Artikel 6 Belastingjaar

Met betrekking tot de belastingen die per jaar worden geheven is het belastingjaar gelijk aan het kalenderjaar.

Artikel 7 Ontstaan van de belastingschuld en heffing naar tijdsgelang

  • 1. De belasting bedoeld in artikel 2, aanhef en onder a, is verschuldigd bij de aanvang van het parkeren, tenzij het bij de aanvang van het parkeren in werking stellen van de parkeerapparatuur geschiedt door het via een mobiele telefoon (of ander communicatiemiddel) inloggen op de centrale computer.
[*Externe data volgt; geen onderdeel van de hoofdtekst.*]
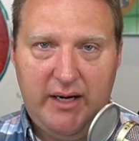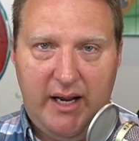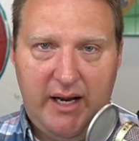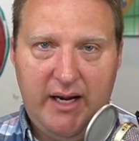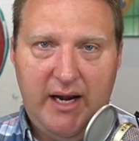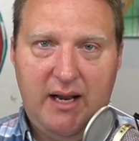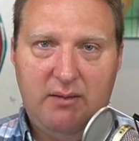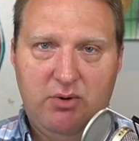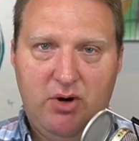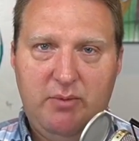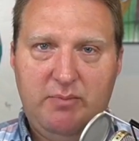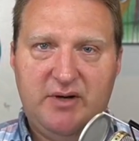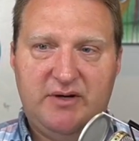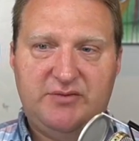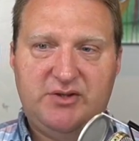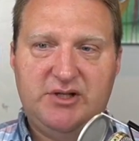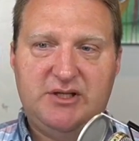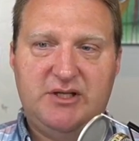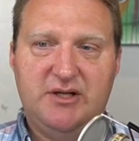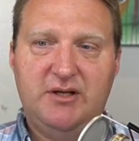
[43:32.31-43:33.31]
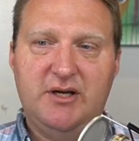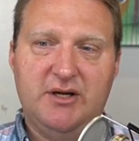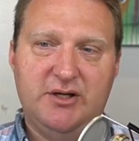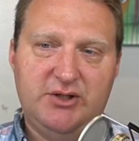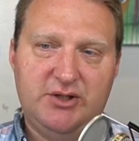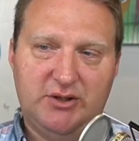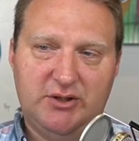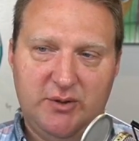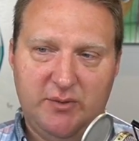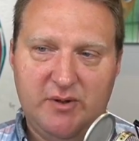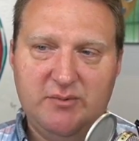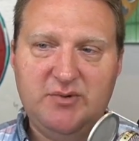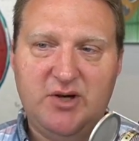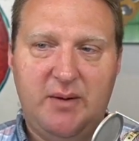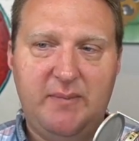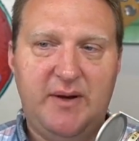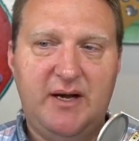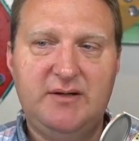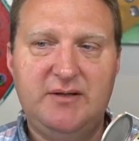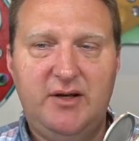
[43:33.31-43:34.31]
and name her, but if she's still here, she'll know what I'm
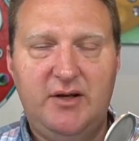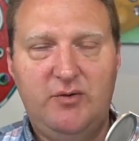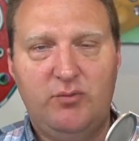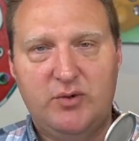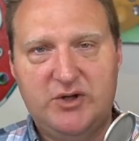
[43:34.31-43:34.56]
talking about.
  • 2. Indien een vergunning als bedoeld in artikel 2, onderdeel b, in de loop van het kalenderjaar wordt verleend, is de belasting verschuldigd voor het aantal resterende maanden van het kalenderjaar waarop de vergunning betrekking heeft.

  • 3. Indien een vergunning als bedoeld in artikel 2, onderdeel b, wordt ingetrokken in de loop van het kalenderjaar bestaat op schriftelijke aanvraag aanspraak op ontheffing voor het aantal resterende volle maanden van het kalenderjaar waarop de vergunning betrekking heeft. Er bestaat geen aanspraak op ontheffing als het bedrag van de ontheffing minder bedraagt dan € 10,00.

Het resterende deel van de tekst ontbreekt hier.